* **What is expected**
Look through the data below for the line with "[00:07:51.20]" and the line with "[00:07:53.20]", then transcribe exactly from the first through the second, leaving out all pictures.

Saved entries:
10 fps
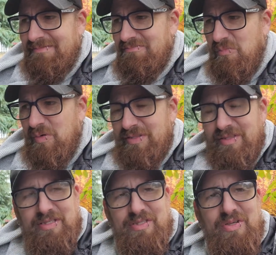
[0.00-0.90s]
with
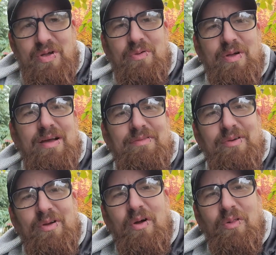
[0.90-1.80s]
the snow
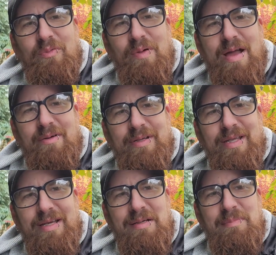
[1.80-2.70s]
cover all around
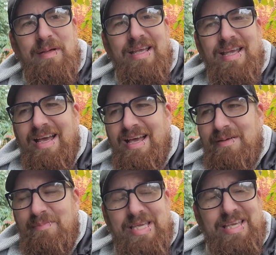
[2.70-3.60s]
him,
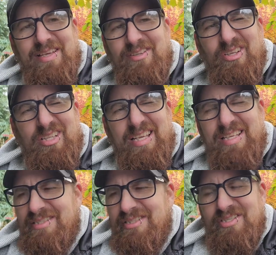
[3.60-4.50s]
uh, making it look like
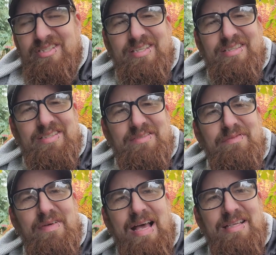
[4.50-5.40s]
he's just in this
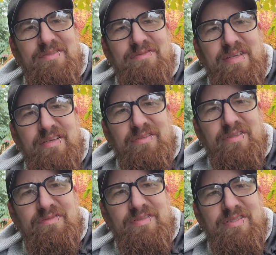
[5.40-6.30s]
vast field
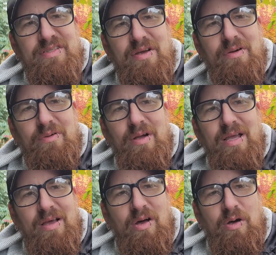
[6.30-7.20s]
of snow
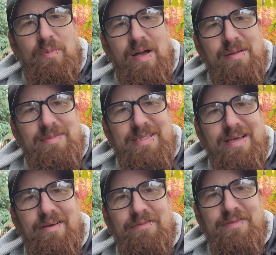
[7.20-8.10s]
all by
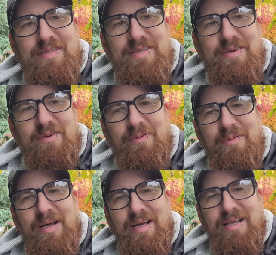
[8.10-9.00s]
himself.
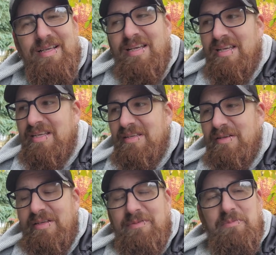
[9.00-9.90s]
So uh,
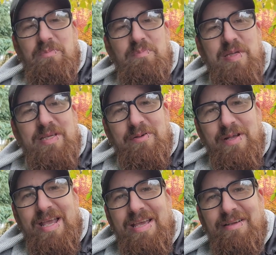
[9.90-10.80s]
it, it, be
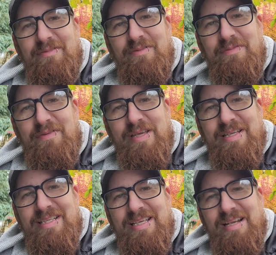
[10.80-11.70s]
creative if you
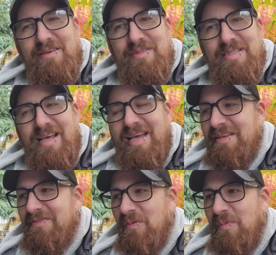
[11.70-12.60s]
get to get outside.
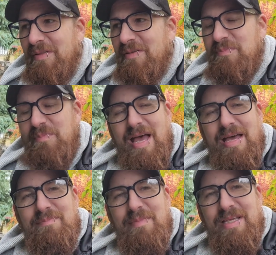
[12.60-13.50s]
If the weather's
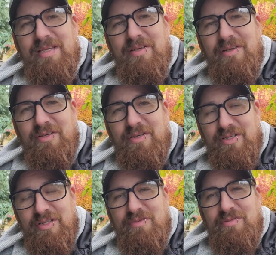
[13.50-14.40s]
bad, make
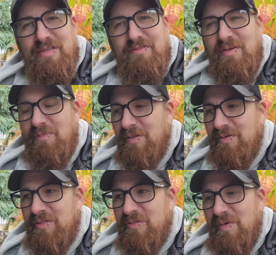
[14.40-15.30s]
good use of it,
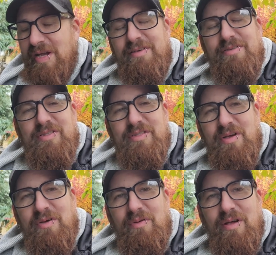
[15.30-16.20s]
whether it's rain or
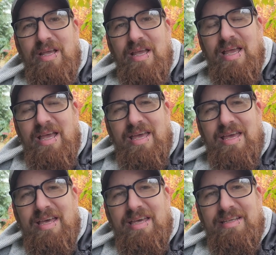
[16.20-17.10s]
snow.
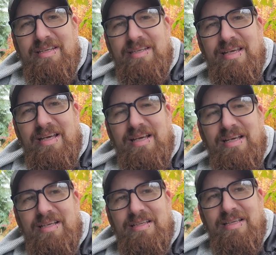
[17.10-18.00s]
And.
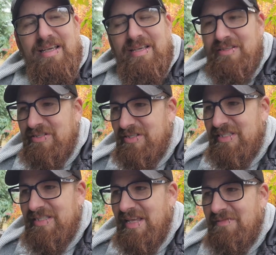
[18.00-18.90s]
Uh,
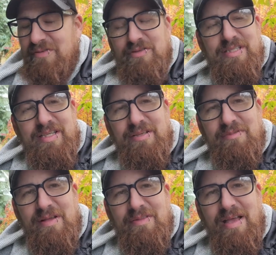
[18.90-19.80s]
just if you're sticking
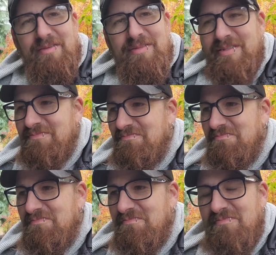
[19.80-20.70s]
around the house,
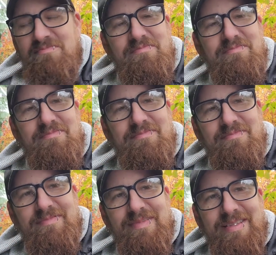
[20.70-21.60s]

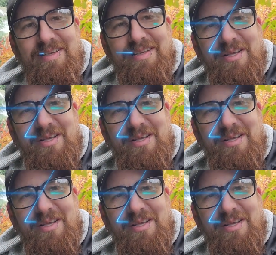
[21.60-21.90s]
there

--

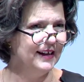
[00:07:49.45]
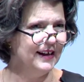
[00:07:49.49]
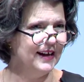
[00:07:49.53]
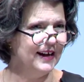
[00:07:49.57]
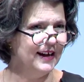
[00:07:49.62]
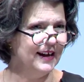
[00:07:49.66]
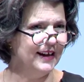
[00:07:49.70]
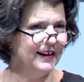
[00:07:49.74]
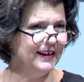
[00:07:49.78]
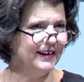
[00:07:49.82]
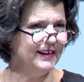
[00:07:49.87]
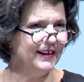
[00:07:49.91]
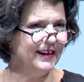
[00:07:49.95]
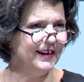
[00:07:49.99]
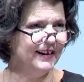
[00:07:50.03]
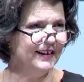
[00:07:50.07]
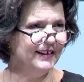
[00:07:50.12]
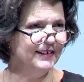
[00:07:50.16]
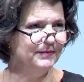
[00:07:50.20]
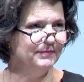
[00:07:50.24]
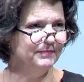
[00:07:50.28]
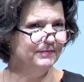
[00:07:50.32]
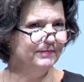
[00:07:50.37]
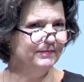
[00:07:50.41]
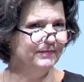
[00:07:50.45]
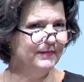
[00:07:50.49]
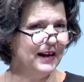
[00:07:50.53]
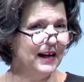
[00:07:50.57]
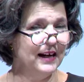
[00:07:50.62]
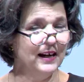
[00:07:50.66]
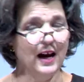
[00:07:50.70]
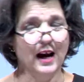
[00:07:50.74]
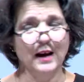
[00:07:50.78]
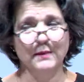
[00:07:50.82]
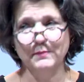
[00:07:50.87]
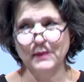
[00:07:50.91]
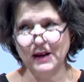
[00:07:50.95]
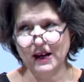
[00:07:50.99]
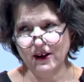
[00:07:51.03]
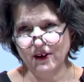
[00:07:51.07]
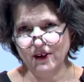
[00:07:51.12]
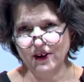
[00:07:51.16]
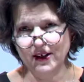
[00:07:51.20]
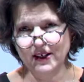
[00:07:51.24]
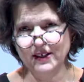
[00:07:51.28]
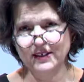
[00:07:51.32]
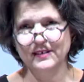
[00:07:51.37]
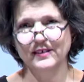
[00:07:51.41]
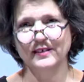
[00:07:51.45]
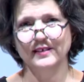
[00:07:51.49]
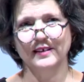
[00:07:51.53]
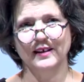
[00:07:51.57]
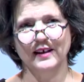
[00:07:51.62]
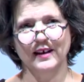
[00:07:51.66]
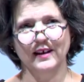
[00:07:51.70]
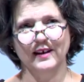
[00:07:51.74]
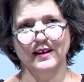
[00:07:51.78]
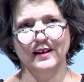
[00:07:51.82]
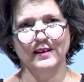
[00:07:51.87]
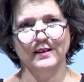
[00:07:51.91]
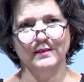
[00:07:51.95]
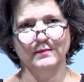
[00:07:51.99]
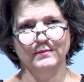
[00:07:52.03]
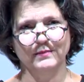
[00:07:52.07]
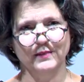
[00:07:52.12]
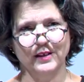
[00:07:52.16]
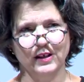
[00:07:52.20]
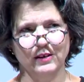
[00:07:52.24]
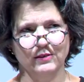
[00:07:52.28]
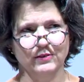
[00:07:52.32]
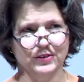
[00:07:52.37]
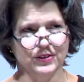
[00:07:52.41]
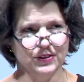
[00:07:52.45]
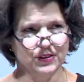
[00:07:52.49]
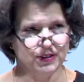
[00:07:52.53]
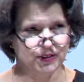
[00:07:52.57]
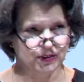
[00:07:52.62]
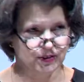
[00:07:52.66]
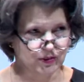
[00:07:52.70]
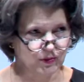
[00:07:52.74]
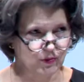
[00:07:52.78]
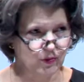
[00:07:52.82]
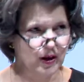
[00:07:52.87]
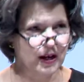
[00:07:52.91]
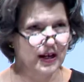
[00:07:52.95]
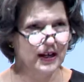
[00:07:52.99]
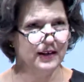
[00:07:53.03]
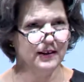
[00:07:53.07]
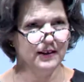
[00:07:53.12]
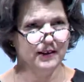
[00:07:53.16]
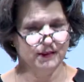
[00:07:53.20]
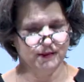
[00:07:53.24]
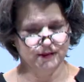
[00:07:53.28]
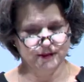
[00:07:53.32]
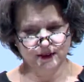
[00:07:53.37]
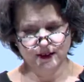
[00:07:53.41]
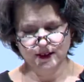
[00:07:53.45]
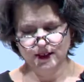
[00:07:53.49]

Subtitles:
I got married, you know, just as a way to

* **Answer space**
[00:07:51.20]
[00:07:51.24]
[00:07:51.28]
[00:07:51.32]
[00:07:51.37]
[00:07:51.41]
[00:07:51.45]
[00:07:51.49]
[00:07:51.53]
[00:07:51.57]
[00:07:51.62]
[00:07:51.66]
[00:07:51.70]
[00:07:51.74]
[00:07:51.78]
[00:07:51.82]
[00:07:51.87]
[00:07:51.91]
[00:07:51.95]
[00:07:51.99]
[00:07:52.03]
[00:07:52.07]
[00:07:52.12]
[00:07:52.16]
[00:07:52.20]
[00:07:52.24]
[00:07:52.28]
[00:07:52.32]
[00:07:52.37]
[00:07:52.41]
[00:07:52.45]
[00:07:52.49]
[00:07:52.53]
[00:07:52.57]
[00:07:52.62]
[00:07:52.66]
[00:07:52.70]
[00:07:52.74]
[00:07:52.78]
[00:07:52.82]
[00:07:52.87]
[00:07:52.91]
[00:07:52.95]
[00:07:52.99]
[00:07:53.03]
[00:07:53.07]
[00:07:53.12]
[00:07:53.16]
[00:07:53.20]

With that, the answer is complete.